Первая и последняя (Царица Анастасия Романовна Захарьина) | страница 15
Некоторые русские воины, особенно те, кто в свое время пострадал от татарских набегов, потерял жен и детей, были к пленникам немилосердны: девок брали силою, а то и убивали. И вот как-то раз Курбский избавил от такого рассвирепевшего ратника девушку по имени Фатима. Она была рождена русской полонянкой от татарина и красотой отличалась необыкновенной: чернобровая, смуглая, с тонкими чертами лица, она обладала ярко-синими глазами и роскошной светло-русой косой. Ни о матери своей, ни об отце Фатима ничего не знала: подобрала ее из милости и воспитала богатая вдова.
Спасенная Фатима припада к серебряному стремени князя, покрыла его сапоги слезами и поцелуями, поклялась служить ему вечно и отдать за него жизнь по первому его слову.
Курбский взял Фатиму двумя пальцами за подбородок и долго смотрел в восхищенное полудетское лицо. И князь сказал:
— Я окрещу тебя и подарю царице. Служи ей, как ты хочешь служить мне.
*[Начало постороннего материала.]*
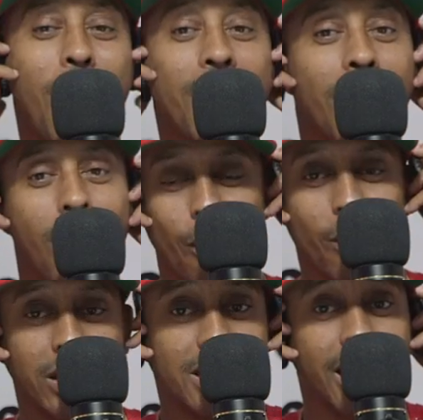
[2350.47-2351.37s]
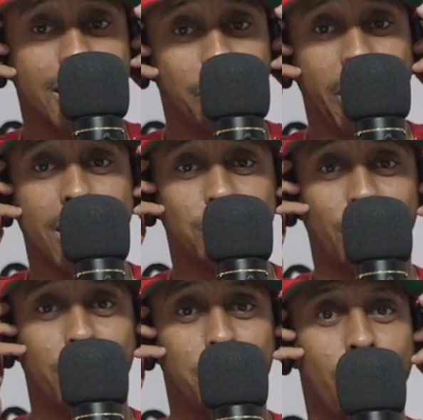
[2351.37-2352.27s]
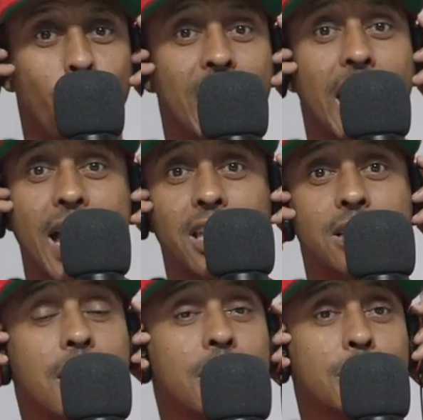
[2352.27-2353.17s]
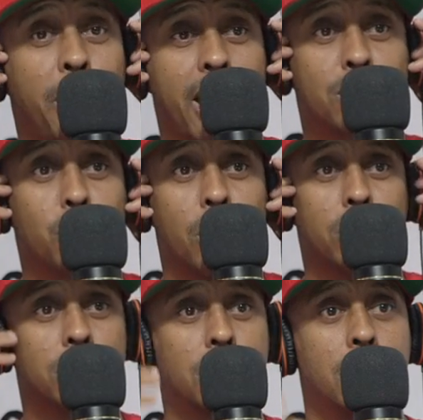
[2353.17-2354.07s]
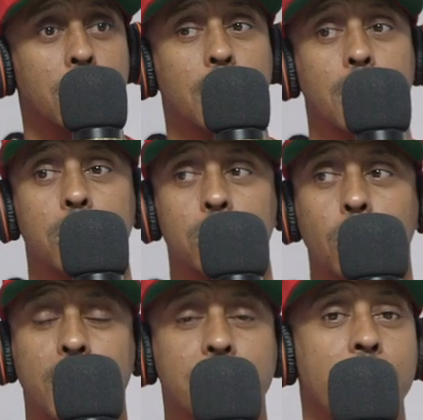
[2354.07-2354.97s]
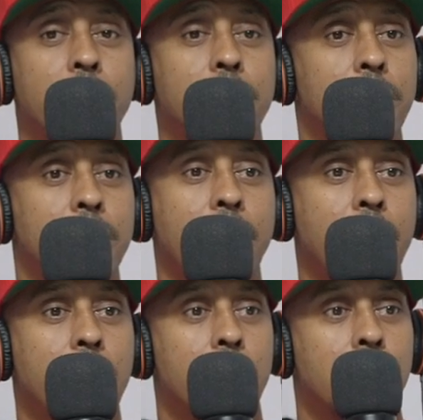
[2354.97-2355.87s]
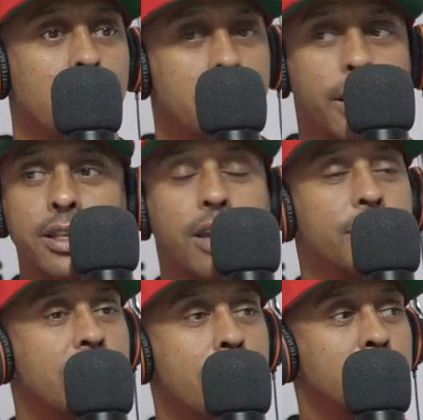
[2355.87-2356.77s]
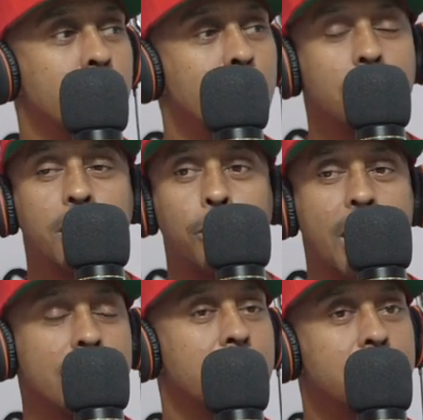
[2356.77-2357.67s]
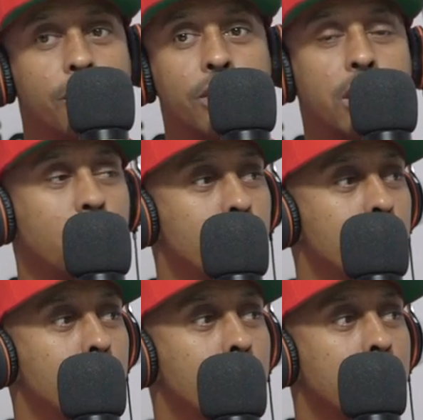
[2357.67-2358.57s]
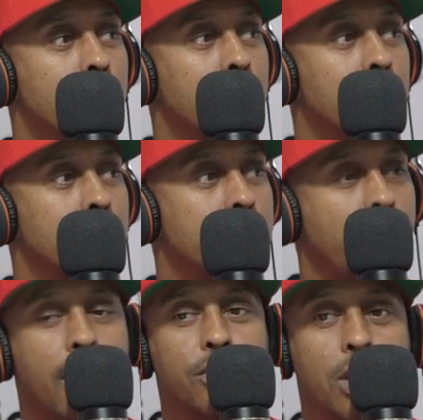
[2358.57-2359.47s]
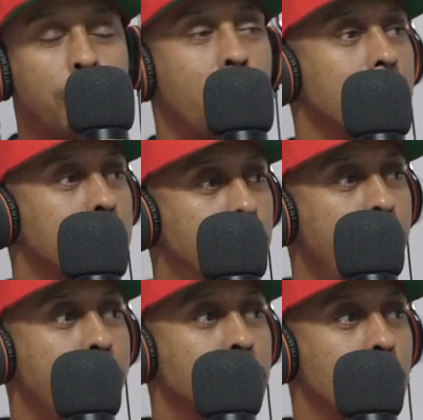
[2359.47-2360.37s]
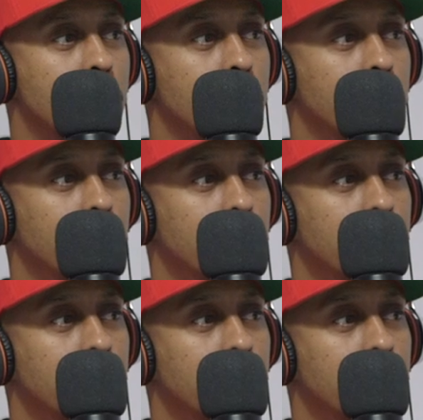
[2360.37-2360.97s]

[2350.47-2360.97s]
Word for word: lying. All right, she got the password, but he we lied. got each other's passwords. All right, you lying. So at the end of the day, it, it, it was absolutely positively cool to have your partner's passcode.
Фатима не понимала. Когда ей перетолмачили слова князя, она склонилась в знак того, что покоряется его воле, однако в голосе ее звучало упорство:
— Отдай меня кому хочешь, но служить я буду только тебе!
Государь спешил в Москву: Анастасия вот-вот должна была разрешиться от бремени. Во Владимире русские полки встретила радостная весть: как раз на день Дмитрия Солунского[6] царица родила сына!
Когда дозволено было посетить молодую мать и поздравить ее, все преподносили богатые подарки и Анастасии Романовне, и младенцу. Князь Курбский среди всего прочего подарил царице очаровательную синеглазую и золотоволосую смуглянку по имени Настя. Это была Фатима, окрещенная в честь самой царицы.
Анастасия Романовна пришла в восторг от ее красоты, сердечно поблагодарила князя Курбского — и отдала девушку в помощницы мамкам и нянькам маленького царевича.
Казалось бы, время после победы настало — живи да радуйся! Однако Анастасия чувствовала себя плохо. Сердце по ребеночку болело и тревожилось. Хоть мамок и нянек у царевича не счесть, но не зря говорится, что у семи нянек — дитя без глазу. Царевич рос медленно, был маленьким, болезненным, а уж до чего крикливым — просто не описать словами.
Порою Анастасия срывалась с постели среди ночи и через все покои, сопровождаемая переполохом ночных боярынь и прислужниц, а также недовольством царя, бежала посмотреть — жив ли еще сын. Его старшие сестрицы, умершие во младенчестве, снились ей по ночам и доводили до тайных, мучительных слез. Но стоило Анастасии подойти поближе к детским покоям и услышать тихое, словно бы мяуканье обиженного котенка, хныканье Мити, как от души отлегало: жив еще, слава те, Господи!